While amazing things are happening in Samaria in Acts 8, in Acts 9 Saul is still causing havoc among those he dubbed “the Way” (Acts 9:2). To Saul any Jew deserting the teachings of Moses for this other “way” of Jesus, was “speaking blasphemy against Moses and against God” and “against the holy place and the law” (Acts 6:11 and 13).
So in Acts 9:1-2 Saul “went to the high priest (in Jerusalem)” to “ask him for letters to the synagogues in Damascus, so that….he might take them (the Jesus followers) as prisoners to Jerusalem.” Saul was in a rage, that all this stuff about Jesus was a dangerous cult that needed to be stamped out by jailing and killing off its followers, even as far away as Damascus, because to him there was nothing Godly about this “way” at all.
But Saul’s in for a bit of a surprise, because as “he neared Damascus,” clutching his signed letters from the high priest to drag all Jesus followers to Jerusalem, “suddenly a light from heaven flashed around him,” Acts 9:3.
It was like a near hit by a lightning bolt, because his knees crumpled and down he went. And that’s when “he heard a voice say to him, ‘Saul, Saul, why do you persecute me?’” (verse 4). And amazingly, Saul immediately accepts the voice as real and he has no problem replying to it.
But what made Saul ask in verse 5, “Who are you, Lord?” His first three words are understandable, because the voice had accused him of picking on “me,” and Saul was simply checking out who the “me” was – but why did he follow that up with the word “Lord”?
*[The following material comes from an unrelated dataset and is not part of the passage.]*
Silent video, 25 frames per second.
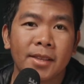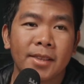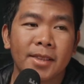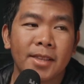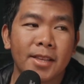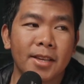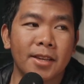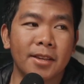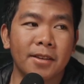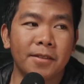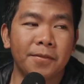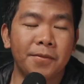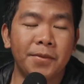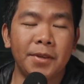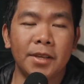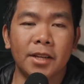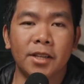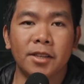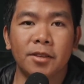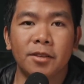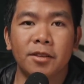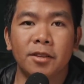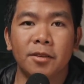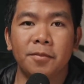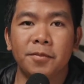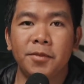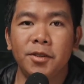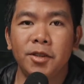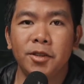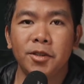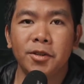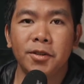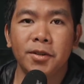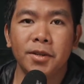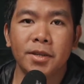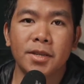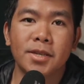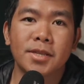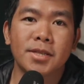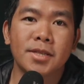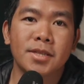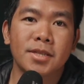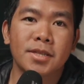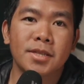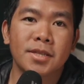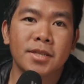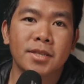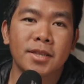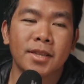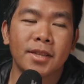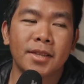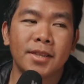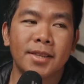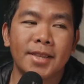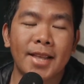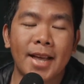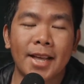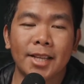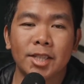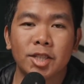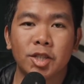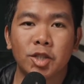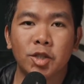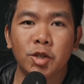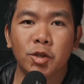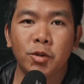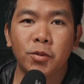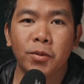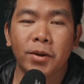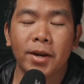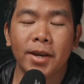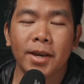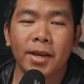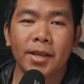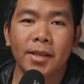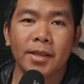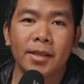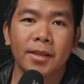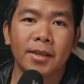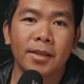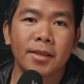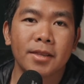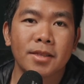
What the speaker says: the field of view is not too wide.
Why ask who “me” was if he already knew it was “the Lord”? And what made Saul think it really was the Lord speaking – because what previous experience of the Lord being so personal had Saul had up to this point?
But go back to the story of Stephen in Acts 6 and 7, and it’s not surprising that Saul immediately suspects this is the Lord in person speaking to him. Saul’s experience with Stephen had been surreal, first in Stephen’s amazing wisdom (Acts 6:10), then Stephen crying out in Acts 7:56, “I see heaven open and the Son of Man standing at the right hand of God,” and again in Stephen’s dying words, “Lord, do not hold this sin against them” in Acts 7:60.
What must’ve really rattled Saul, though, was Stephen putting the “Son of Man” and “Lord” together, because that clearly identified Jesus (the Son of Man) as the “Lord.” Stephen had also actually seen Jesus in his lofty position at God’s right hand, so from Stephen Saul learnt for the first time in his life that Jesus was alive still, and he was both powerful and personal.
It’s not surprising, then, that Saul had no trouble accepting the “me” in verse 4 as the Lord Jesus, because a switch had already been clicked in his head by his experience with Stephen that this new movement of Jesus followers wasn’t just an impersonal “Way,” it was based on Jesus being alive in power and person.
But look what it took to bring Saul to that point. It wasn’t an impersonal “Way” – or a system of beliefs, doctrines, creeds and rituals – that got to Saul; it was the amazing difference that being “full of the Spirit” had made in Stephen: he was full of “God’s grace and power” (Acts 6:8). And that made Stephen into a wonderful and visible witness to Jesus being alive, which is exactly what Jesus said would happen when his disciples were filled with the Spirit in Acts 1:8. And now in Acts 9 we actually see that witness happening in the impact that Jesus being alive, powerful and personal in Stephen’s life had made on Saul.
So it’s real; it happens, and amazingly so in the likes of a man like Saul. Does that mean, then, that because of the Spirit in us the same switch is being clicked on in other people’s heads too?